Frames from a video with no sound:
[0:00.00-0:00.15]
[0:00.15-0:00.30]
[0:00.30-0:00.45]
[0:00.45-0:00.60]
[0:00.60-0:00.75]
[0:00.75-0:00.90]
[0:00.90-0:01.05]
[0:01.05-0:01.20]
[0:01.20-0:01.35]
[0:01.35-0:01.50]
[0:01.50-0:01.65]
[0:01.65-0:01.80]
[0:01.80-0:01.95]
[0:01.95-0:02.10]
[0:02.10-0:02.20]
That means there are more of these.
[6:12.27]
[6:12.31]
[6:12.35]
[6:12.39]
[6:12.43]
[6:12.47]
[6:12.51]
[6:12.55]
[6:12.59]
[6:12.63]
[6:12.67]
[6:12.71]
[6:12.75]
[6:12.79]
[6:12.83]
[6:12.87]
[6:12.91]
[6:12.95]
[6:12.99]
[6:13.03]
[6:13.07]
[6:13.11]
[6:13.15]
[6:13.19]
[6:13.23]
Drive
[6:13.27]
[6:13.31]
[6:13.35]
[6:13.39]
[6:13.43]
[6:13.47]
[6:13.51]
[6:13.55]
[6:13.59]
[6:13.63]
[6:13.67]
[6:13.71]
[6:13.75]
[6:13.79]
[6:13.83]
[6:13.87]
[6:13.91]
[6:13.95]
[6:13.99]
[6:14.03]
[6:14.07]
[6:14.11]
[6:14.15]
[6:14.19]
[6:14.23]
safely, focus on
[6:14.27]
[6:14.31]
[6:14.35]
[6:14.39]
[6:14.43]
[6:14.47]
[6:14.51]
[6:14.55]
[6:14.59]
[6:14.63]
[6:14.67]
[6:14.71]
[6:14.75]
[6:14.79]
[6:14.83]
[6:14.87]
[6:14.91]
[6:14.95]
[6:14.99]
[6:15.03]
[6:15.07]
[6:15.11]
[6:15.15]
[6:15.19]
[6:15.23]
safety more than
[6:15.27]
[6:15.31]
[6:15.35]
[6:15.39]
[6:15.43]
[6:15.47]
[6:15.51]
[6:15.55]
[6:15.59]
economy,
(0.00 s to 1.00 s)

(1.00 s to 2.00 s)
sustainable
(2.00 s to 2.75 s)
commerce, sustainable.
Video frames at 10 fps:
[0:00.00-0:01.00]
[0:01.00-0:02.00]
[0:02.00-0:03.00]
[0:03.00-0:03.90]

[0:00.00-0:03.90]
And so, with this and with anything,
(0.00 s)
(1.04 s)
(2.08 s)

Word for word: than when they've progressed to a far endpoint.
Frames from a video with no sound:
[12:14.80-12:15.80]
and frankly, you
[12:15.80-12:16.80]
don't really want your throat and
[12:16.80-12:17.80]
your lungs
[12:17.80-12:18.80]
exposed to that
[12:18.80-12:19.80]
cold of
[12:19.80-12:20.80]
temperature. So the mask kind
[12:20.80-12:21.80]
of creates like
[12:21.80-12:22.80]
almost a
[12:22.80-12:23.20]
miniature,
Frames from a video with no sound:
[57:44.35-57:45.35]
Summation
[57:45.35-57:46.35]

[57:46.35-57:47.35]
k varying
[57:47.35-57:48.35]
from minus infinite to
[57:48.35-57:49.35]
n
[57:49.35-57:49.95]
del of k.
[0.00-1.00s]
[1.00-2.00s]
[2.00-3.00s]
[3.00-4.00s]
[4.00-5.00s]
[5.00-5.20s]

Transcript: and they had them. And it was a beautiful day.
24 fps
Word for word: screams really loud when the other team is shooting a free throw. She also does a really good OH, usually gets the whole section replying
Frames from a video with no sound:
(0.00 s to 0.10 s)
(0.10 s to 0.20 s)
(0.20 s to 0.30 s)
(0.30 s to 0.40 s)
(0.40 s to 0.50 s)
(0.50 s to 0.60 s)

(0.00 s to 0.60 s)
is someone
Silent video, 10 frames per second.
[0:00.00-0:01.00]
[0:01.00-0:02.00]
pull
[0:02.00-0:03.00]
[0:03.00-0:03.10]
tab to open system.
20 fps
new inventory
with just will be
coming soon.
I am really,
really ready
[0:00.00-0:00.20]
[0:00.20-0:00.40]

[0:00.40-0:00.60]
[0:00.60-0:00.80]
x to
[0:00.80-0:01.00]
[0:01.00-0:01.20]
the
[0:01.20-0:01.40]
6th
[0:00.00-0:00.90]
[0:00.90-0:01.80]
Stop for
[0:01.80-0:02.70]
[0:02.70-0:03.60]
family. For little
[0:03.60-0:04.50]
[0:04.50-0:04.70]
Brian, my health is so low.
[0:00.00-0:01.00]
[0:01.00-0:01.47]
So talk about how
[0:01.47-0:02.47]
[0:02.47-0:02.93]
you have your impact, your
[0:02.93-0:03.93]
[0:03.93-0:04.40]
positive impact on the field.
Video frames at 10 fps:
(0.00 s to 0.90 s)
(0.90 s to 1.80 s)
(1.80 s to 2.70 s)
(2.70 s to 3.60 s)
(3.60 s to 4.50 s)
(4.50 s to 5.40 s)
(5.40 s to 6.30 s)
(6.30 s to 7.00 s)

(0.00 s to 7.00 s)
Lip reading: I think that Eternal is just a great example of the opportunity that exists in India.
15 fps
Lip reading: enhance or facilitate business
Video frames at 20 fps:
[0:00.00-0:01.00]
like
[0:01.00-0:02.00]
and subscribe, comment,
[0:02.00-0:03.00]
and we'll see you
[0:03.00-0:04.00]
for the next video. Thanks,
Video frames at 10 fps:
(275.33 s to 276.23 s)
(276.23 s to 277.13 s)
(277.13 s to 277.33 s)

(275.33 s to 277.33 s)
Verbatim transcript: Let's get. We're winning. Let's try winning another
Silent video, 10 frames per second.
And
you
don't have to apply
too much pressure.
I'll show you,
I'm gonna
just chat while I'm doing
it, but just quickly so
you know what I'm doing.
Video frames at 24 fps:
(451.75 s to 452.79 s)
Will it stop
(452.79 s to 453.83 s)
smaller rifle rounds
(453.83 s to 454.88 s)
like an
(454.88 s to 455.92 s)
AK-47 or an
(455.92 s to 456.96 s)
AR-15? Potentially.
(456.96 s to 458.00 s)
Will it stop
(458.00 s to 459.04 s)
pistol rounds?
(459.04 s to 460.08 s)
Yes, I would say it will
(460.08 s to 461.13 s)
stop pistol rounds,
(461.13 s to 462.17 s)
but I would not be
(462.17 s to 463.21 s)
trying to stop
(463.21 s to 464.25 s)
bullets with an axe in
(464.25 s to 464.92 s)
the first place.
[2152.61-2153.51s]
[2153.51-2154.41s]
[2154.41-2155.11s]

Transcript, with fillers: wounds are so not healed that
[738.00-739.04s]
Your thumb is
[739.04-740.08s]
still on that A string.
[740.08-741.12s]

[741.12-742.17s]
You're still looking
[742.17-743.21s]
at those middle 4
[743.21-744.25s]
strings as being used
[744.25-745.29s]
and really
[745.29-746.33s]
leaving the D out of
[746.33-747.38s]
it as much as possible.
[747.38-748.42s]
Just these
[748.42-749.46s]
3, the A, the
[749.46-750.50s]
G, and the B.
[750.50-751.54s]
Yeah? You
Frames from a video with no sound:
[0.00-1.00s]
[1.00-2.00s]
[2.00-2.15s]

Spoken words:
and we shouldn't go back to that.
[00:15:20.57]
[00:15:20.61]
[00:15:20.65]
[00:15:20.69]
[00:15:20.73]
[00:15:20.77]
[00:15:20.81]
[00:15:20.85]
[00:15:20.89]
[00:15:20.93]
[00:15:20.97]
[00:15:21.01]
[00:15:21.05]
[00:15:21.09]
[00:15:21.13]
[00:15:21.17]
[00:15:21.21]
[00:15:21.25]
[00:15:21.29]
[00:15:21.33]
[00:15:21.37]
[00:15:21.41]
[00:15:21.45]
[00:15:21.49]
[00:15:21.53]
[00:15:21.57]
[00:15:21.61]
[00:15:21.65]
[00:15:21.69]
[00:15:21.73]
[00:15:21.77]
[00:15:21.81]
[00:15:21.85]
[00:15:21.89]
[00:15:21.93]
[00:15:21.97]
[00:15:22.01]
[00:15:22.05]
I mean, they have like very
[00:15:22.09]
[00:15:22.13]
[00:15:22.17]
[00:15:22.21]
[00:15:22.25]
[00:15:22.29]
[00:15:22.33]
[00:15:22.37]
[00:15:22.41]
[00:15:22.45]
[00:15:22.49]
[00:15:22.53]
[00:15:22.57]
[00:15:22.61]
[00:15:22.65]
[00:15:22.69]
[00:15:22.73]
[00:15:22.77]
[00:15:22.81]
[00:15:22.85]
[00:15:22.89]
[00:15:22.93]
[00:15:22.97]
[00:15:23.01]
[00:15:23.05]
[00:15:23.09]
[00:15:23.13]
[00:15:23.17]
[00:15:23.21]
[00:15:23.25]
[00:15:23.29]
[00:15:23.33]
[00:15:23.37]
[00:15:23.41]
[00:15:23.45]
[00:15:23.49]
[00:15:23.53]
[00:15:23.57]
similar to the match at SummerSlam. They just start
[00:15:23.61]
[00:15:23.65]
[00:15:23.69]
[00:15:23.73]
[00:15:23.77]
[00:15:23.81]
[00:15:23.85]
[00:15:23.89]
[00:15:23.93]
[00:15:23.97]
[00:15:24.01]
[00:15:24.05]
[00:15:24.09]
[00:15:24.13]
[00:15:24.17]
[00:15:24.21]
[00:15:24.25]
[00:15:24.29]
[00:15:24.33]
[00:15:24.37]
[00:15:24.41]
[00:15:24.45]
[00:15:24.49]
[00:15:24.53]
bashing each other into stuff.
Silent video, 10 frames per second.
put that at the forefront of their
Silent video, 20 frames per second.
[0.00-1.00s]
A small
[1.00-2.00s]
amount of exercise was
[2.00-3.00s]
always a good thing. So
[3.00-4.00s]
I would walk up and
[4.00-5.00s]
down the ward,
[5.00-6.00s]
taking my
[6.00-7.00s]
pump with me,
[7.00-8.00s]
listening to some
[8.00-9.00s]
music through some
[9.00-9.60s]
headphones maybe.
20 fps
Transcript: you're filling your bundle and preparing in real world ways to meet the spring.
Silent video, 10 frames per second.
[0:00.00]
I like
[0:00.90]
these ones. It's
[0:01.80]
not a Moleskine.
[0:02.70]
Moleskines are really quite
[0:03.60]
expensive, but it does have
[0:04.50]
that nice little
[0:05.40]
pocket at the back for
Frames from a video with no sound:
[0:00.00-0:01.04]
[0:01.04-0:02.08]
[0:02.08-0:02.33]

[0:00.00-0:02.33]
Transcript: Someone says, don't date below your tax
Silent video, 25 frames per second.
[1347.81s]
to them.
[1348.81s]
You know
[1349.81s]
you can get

==========

Exact duplication is required for the lines above, from the line that contains "(452.79 s to 453.83 s)" to the line that contains "[00:15:22.61]", inclusive; omit all others.

[RESULT FOR THIS TASK]:
(452.79 s to 453.83 s)
smaller rifle rounds
(453.83 s to 454.88 s)
like an
(454.88 s to 455.92 s)
AK-47 or an
(455.92 s to 456.96 s)
AR-15? Potentially.
(456.96 s to 458.00 s)
Will it stop
(458.00 s to 459.04 s)
pistol rounds?
(459.04 s to 460.08 s)
Yes, I would say it will
(460.08 s to 461.13 s)
stop pistol rounds,
(461.13 s to 462.17 s)
but I would not be
(462.17 s to 463.21 s)
trying to stop
(463.21 s to 464.25 s)
bullets with an axe in
(464.25 s to 464.92 s)
the first place.
[2152.61-2153.51s]
[2153.51-2154.41s]
[2154.41-2155.11s]

Transcript, with fillers: wounds are so not healed that
[738.00-739.04s]
Your thumb is
[739.04-740.08s]
still on that A string.
[740.08-741.12s]

[741.12-742.17s]
You're still looking
[742.17-743.21s]
at those middle 4
[743.21-744.25s]
strings as being used
[744.25-745.29s]
and really
[745.29-746.33s]
leaving the D out of
[746.33-747.38s]
it as much as possible.
[747.38-748.42s]
Just these
[748.42-749.46s]
3, the A, the
[749.46-750.50s]
G, and the B.
[750.50-751.54s]
Yeah? You
Frames from a video with no sound:
[0.00-1.00s]
[1.00-2.00s]
[2.00-2.15s]

Spoken words:
and we shouldn't go back to that.
[00:15:20.57]
[00:15:20.61]
[00:15:20.65]
[00:15:20.69]
[00:15:20.73]
[00:15:20.77]
[00:15:20.81]
[00:15:20.85]
[00:15:20.89]
[00:15:20.93]
[00:15:20.97]
[00:15:21.01]
[00:15:21.05]
[00:15:21.09]
[00:15:21.13]
[00:15:21.17]
[00:15:21.21]
[00:15:21.25]
[00:15:21.29]
[00:15:21.33]
[00:15:21.37]
[00:15:21.41]
[00:15:21.45]
[00:15:21.49]
[00:15:21.53]
[00:15:21.57]
[00:15:21.61]
[00:15:21.65]
[00:15:21.69]
[00:15:21.73]
[00:15:21.77]
[00:15:21.81]
[00:15:21.85]
[00:15:21.89]
[00:15:21.93]
[00:15:21.97]
[00:15:22.01]
[00:15:22.05]
I mean, they have like very
[00:15:22.09]
[00:15:22.13]
[00:15:22.17]
[00:15:22.21]
[00:15:22.25]
[00:15:22.29]
[00:15:22.33]
[00:15:22.37]
[00:15:22.41]
[00:15:22.45]
[00:15:22.49]
[00:15:22.53]
[00:15:22.57]
[00:15:22.61]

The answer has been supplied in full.